___ Data for this exercise ___

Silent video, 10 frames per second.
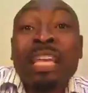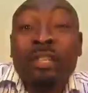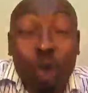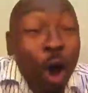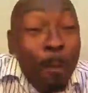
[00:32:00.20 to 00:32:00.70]

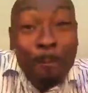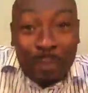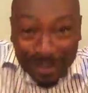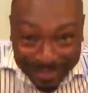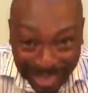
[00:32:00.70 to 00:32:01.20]
his own
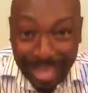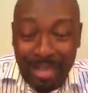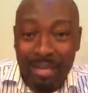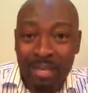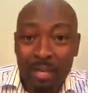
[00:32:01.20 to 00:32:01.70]
brother
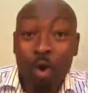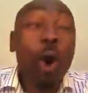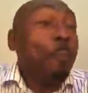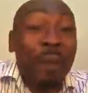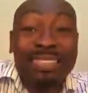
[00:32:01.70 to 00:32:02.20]

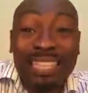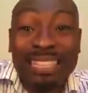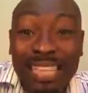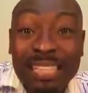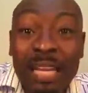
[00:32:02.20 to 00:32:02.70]
who
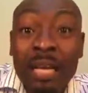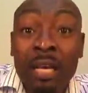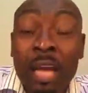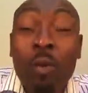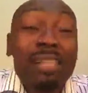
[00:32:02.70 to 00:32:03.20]
practices,
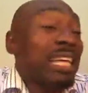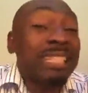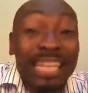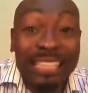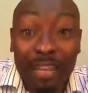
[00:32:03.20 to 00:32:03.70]
he was a
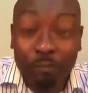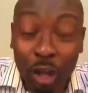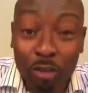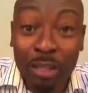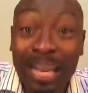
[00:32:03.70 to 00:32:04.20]
native
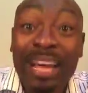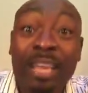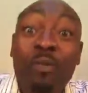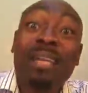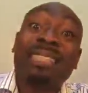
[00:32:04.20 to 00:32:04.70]
doctor. Now
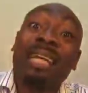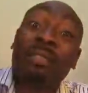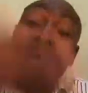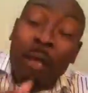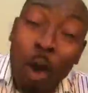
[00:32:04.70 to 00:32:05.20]
he went
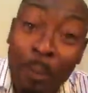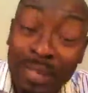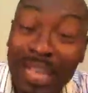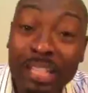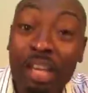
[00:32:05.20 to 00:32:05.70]
and
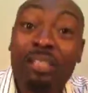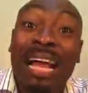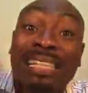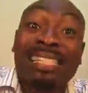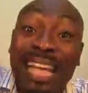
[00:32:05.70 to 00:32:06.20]
opened a church
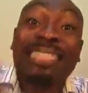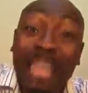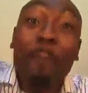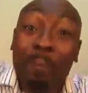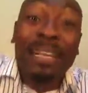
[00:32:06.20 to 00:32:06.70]
and
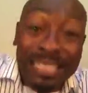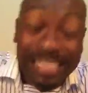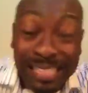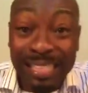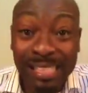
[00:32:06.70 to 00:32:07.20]
started
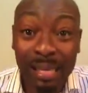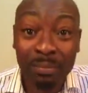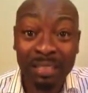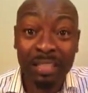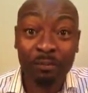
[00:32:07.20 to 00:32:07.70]
practicing the same
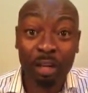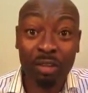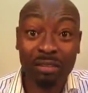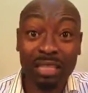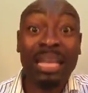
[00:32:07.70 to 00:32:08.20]
native
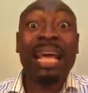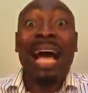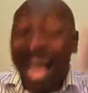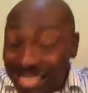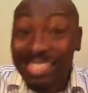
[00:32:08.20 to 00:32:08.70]
doctor thing
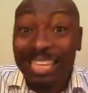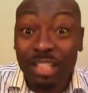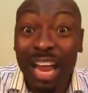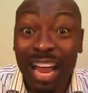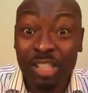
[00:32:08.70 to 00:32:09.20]
as a
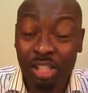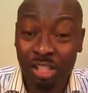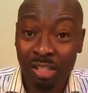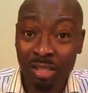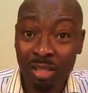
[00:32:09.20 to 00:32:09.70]

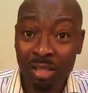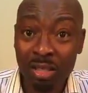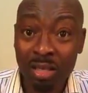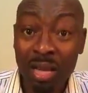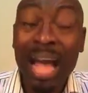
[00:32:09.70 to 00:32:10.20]
church.
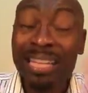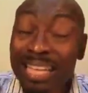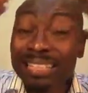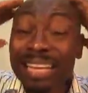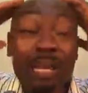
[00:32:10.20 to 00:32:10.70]
And
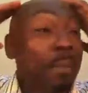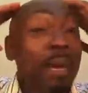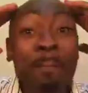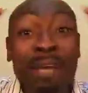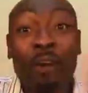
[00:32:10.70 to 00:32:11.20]
he's telling me,
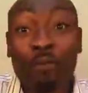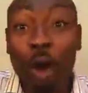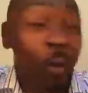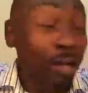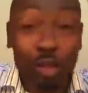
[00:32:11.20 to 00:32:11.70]
man of
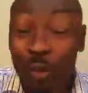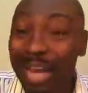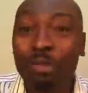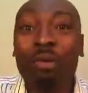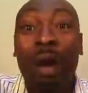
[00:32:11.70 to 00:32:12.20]
God, what do?
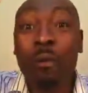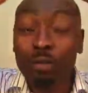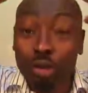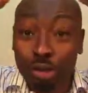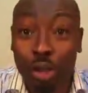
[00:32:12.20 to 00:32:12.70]
I
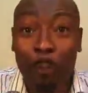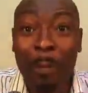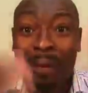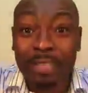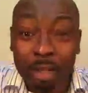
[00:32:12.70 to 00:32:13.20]
want to stop
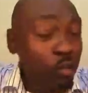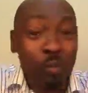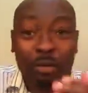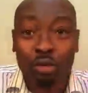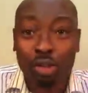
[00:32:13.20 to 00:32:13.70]
him, but he doesn't
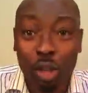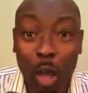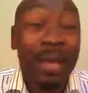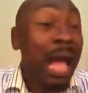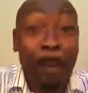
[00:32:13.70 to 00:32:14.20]
want to
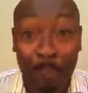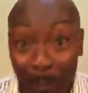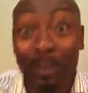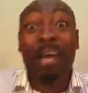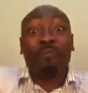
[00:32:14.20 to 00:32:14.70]
stop. And
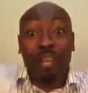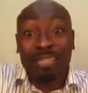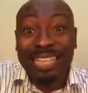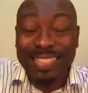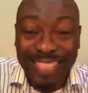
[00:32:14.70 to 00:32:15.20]
people are
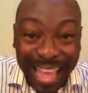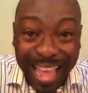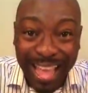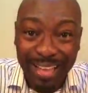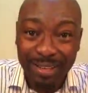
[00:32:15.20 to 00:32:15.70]
flooding in
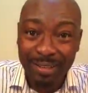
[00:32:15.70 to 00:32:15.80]
there.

___

Your task: Your copy of the entries must be exact and must contain no pictures.

Response to the exercise:
Silent video, 10 frames per second.
[00:32:00.20 to 00:32:00.70]

[00:32:00.70 to 00:32:01.20]
his own
[00:32:01.20 to 00:32:01.70]
brother
[00:32:01.70 to 00:32:02.20]

[00:32:02.20 to 00:32:02.70]
who
[00:32:02.70 to 00:32:03.20]
practices,
[00:32:03.20 to 00:32:03.70]
he was a
[00:32:03.70 to 00:32:04.20]
native
[00:32:04.20 to 00:32:04.70]
doctor. Now
[00:32:04.70 to 00:32:05.20]
he went
[00:32:05.20 to 00:32:05.70]
and
[00:32:05.70 to 00:32:06.20]
opened a church
[00:32:06.20 to 00:32:06.70]
and
[00:32:06.70 to 00:32:07.20]
started
[00:32:07.20 to 00:32:07.70]
practicing the same
[00:32:07.70 to 00:32:08.20]
native
[00:32:08.20 to 00:32:08.70]
doctor thing
[00:32:08.70 to 00:32:09.20]
as a
[00:32:09.20 to 00:32:09.70]

[00:32:09.70 to 00:32:10.20]
church.
[00:32:10.20 to 00:32:10.70]
And
[00:32:10.70 to 00:32:11.20]
he's telling me,
[00:32:11.20 to 00:32:11.70]
man of
[00:32:11.70 to 00:32:12.20]
God, what do?
[00:32:12.20 to 00:32:12.70]
I
[00:32:12.70 to 00:32:13.20]
want to stop
[00:32:13.20 to 00:32:13.70]
him, but he doesn't
[00:32:13.70 to 00:32:14.20]
want to
[00:32:14.20 to 00:32:14.70]
stop. And
[00:32:14.70 to 00:32:15.20]
people are
[00:32:15.20 to 00:32:15.70]
flooding in
[00:32:15.70 to 00:32:15.80]
there.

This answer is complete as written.